## Data shown
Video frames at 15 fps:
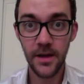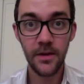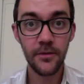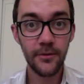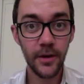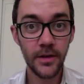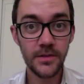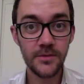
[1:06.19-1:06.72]

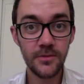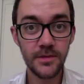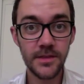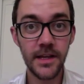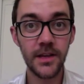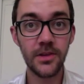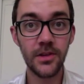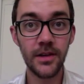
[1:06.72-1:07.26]
First, we'll
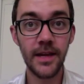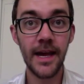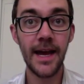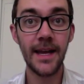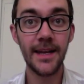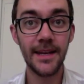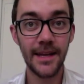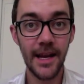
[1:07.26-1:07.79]
take a look
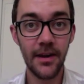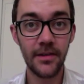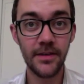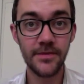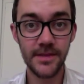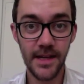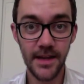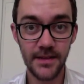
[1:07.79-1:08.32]
at
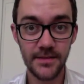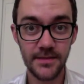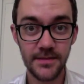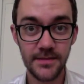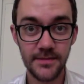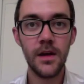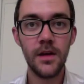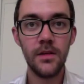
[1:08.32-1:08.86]
narrative texts.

## Requirement
From the line containing "[1:06.72-1:07.26]" through the last line of the listing, inclusive, transcribe every line exactly and nothing else; the pictures stay out.

## Written solution
[1:06.72-1:07.26]
First, we'll
[1:07.26-1:07.79]
take a look
[1:07.79-1:08.32]
at
[1:08.32-1:08.86]
narrative texts.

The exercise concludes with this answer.